For basketball superstar Russell Westbrook, it’s been a week of firsts: his first time rocking turquoise hair; his first time wearing a skirt, to the Thom Browne show on Saturday; and on Monday, his first Met Gala.
Of course, the nine-time NBA All-Star is used to setting records. And he’s also used to making news with his outfits: he’s one of the great auteurs of the tunnel fit. He seems to know the excitement around what he’ll wear to his first gala is as heightened as it is for any other fashion icon. Fittingly, for this year’s exhibition In America: A Lexicon of Fashion, he decided to go as a guest of Ralph Lauren, the O.G. American fashion designer. “I’ve always been a fan, [since] growing up as a little kid,” Westbrook said. “Just having the opportunity to be able to wear Ralph to my first Met Gala—it’s just an honor in itself.”

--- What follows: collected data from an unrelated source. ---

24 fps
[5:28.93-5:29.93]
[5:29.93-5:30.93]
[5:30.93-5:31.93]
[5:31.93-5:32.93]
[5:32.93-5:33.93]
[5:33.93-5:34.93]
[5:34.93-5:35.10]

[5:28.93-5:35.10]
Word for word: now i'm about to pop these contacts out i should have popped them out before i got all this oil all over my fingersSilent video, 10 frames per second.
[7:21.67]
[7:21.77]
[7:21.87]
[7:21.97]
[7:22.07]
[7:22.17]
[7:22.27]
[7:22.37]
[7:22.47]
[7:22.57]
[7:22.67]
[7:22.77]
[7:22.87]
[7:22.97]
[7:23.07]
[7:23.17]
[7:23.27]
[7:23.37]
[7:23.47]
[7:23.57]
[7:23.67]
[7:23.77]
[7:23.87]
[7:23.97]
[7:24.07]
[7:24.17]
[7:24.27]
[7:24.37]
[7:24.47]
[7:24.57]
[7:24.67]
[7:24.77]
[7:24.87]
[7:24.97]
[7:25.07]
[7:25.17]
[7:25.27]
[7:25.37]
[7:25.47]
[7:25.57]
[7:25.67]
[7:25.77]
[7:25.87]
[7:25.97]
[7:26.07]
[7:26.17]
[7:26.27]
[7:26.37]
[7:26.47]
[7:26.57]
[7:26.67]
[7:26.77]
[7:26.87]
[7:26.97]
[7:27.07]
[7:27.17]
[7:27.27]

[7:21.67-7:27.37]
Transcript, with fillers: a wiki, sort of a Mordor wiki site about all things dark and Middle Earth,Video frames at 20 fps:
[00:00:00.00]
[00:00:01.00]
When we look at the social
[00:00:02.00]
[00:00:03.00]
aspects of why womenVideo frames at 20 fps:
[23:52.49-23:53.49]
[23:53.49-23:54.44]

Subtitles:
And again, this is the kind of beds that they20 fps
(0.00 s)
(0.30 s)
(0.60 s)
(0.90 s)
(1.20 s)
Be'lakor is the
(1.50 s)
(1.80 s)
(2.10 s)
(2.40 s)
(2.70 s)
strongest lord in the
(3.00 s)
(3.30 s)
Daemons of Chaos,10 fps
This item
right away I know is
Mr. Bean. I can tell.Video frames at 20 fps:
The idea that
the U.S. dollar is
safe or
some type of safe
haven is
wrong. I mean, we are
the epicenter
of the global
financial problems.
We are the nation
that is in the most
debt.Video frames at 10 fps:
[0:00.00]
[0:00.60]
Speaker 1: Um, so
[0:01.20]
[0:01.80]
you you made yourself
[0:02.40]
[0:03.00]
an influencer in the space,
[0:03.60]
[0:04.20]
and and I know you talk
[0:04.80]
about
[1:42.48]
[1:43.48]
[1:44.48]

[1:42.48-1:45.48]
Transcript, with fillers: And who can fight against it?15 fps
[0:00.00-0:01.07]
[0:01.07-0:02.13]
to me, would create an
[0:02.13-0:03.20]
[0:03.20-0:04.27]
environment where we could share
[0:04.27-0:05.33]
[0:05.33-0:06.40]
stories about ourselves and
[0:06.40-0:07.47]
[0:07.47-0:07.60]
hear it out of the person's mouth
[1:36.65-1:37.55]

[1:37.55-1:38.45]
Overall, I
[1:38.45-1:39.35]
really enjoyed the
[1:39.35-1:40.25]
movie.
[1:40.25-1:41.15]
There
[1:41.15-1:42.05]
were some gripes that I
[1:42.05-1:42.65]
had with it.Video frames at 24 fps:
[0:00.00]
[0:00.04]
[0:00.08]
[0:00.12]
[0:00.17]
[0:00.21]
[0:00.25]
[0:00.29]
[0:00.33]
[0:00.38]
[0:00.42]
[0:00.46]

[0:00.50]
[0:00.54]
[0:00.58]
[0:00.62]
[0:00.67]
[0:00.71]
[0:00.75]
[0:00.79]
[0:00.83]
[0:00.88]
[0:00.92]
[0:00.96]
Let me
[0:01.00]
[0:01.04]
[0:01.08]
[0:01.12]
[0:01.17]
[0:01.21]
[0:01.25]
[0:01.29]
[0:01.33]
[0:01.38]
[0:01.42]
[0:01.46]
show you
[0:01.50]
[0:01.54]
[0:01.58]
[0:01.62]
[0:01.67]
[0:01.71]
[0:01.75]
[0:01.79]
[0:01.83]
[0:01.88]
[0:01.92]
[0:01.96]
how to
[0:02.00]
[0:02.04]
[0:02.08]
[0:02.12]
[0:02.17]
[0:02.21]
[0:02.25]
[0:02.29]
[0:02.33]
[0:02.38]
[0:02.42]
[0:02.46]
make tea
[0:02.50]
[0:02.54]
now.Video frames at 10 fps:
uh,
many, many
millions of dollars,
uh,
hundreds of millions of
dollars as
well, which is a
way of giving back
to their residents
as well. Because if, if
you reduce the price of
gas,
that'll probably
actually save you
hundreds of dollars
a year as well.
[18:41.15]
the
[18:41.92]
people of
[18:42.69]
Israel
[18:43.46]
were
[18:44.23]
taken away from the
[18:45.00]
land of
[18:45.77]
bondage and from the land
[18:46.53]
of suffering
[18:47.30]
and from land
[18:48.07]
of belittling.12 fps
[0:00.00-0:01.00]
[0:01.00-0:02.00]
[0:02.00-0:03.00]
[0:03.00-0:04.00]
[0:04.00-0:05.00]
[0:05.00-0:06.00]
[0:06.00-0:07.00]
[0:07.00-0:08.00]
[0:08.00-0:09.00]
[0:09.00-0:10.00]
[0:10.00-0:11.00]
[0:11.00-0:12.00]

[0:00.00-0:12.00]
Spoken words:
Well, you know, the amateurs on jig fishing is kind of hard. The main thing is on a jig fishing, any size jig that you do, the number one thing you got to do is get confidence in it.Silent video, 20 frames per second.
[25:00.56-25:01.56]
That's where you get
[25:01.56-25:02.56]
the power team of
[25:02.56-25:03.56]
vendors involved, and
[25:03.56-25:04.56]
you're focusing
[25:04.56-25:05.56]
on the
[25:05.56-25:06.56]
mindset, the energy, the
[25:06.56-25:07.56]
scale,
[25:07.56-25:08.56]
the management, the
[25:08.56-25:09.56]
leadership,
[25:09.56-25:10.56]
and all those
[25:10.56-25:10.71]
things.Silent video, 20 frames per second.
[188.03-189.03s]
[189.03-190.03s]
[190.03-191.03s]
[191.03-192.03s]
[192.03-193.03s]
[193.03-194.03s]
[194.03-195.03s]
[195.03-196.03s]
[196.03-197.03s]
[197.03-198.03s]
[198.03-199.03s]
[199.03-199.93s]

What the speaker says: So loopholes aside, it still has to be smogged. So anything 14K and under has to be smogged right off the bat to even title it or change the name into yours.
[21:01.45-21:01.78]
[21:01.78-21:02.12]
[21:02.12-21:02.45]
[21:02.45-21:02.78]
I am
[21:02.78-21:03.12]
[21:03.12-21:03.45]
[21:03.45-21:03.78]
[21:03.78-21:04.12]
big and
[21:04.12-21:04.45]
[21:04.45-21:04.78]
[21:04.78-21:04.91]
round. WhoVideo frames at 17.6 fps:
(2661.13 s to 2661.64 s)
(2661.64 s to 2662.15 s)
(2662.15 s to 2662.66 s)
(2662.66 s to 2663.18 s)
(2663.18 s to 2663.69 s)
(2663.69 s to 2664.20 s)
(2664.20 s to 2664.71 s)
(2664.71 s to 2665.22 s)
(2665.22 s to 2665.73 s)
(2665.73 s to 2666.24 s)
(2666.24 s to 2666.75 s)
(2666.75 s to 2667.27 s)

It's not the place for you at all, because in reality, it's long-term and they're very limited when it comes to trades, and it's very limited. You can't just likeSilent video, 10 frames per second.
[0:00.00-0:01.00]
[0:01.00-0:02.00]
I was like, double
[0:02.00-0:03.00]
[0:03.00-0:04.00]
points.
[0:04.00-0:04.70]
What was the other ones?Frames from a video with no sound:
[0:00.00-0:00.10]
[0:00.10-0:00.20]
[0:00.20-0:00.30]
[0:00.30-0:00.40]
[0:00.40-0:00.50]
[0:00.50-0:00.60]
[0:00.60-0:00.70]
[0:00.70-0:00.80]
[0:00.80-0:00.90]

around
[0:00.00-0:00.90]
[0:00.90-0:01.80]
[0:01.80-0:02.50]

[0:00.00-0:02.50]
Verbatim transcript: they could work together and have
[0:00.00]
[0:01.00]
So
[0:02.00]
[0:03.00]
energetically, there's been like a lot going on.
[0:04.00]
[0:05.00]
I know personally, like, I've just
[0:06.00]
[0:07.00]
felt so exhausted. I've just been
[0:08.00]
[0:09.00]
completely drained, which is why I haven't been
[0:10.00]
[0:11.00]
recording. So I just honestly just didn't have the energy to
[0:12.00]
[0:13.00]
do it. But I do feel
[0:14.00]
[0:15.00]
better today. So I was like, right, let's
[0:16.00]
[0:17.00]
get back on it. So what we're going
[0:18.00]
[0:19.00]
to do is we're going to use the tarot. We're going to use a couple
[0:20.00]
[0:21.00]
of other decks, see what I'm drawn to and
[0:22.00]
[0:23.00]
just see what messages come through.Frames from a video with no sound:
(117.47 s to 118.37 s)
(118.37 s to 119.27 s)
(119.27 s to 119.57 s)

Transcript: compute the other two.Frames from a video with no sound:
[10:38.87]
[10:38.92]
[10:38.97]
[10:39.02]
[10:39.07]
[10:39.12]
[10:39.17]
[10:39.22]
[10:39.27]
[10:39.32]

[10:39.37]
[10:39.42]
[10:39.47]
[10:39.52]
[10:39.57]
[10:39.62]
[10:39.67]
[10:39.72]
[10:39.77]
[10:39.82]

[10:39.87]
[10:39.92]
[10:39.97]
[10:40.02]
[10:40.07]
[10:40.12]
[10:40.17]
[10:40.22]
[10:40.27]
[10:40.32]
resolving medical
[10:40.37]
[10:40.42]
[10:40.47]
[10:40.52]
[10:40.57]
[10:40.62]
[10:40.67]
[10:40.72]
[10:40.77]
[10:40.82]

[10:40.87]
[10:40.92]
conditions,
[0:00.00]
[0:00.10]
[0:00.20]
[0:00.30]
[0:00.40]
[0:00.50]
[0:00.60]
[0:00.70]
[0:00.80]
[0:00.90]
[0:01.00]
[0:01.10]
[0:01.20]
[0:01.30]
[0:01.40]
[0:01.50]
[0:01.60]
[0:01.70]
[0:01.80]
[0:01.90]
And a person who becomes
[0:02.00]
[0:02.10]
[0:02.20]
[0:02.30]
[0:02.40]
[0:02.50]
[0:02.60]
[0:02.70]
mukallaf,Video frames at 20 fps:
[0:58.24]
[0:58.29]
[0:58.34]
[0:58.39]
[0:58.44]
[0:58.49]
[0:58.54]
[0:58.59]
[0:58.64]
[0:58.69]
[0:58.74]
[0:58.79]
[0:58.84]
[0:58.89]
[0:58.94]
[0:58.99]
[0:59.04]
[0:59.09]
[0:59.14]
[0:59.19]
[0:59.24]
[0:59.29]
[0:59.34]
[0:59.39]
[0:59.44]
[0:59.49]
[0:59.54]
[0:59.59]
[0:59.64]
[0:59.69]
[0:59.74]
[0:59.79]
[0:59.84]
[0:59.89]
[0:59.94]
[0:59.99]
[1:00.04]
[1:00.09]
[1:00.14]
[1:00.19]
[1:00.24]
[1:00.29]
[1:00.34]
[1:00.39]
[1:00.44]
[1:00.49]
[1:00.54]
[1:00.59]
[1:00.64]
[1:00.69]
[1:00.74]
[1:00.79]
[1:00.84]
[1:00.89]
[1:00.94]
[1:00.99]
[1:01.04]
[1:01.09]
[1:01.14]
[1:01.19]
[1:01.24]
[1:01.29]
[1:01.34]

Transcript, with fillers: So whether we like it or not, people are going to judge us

Westbrook shuffled into the famous Rhinelander Mansion on Madison Avenue early Friday morning for his fitting in a T-shirt and sweats, but by the time he’d gotten his tux on and squared away his watch (a sapphire Patek Philippe) and chain (an 18K gold-and-135-carat sapphire necklace, to pick up his hair and the suit) with jeweler Greg Yüna, he was skipping out of the dressing room.
The suit is a dark dusty navy, and he decided to go sockless, with velvet loafers—at once “very Ralph,” in the brand’s parlance, and very Russell. (Blue, Westbrook added, is his favorite color.) Never one to go halfway, Westbrook dyed his hair to coordinate with the tux. “When I showed up to the [first] fitting, my hair was like a copper brown color, and then I saw the suit,” he said. “And I was like, Mm, I have an idea!”
Though he’s used to having millions of eyes trained on him—and myriad social media accounts tracking his every outfit off the court—he said the Met Gala red carpet requires a totally different set of considerations than the tunnel fit. “It’s about a hundred more cameras,” he laughed. There were other adjustments to make, too. The walk, for instance—totally different than the way you enter the arena. “It’s more of a nice stroll,” he said, “You gotta have your stance together—how you want to stand, how you want to look, how you want your clothes to lay. During the season, you walk in [and it’s] game on, not really paying much mind. But on the red carpet, you’re real conscious of how you’re standing, how you’re looking, how your clothes are looking on you.”
In fact, his pre-Met ritual might be more involved than his pre-game routine. “For a game,” he continued, “it’s very easy. I just walk to my locker and just go—you get pictures as you get them.” But dressing for the Met requires a new slate of concerns: the lighting of the event, whether it’s inside or outside, what colors will look best, and “what vibe you’re going for.” It’s “much more detail-oriented for me,” he said.
This year’s theme has editors, critics, designers, and fashion diehards pondering the idea of American style, which is much more wide-ranging and less specific than, say, Italian or French fashion. Westbrook’s definition is as democratic as it is self-determined: “American style is what you make it,” said the guy who has done more than just about anyone else to make NBA style a thing. “How an individual person makes their own style is the overarching theme of American fashion.”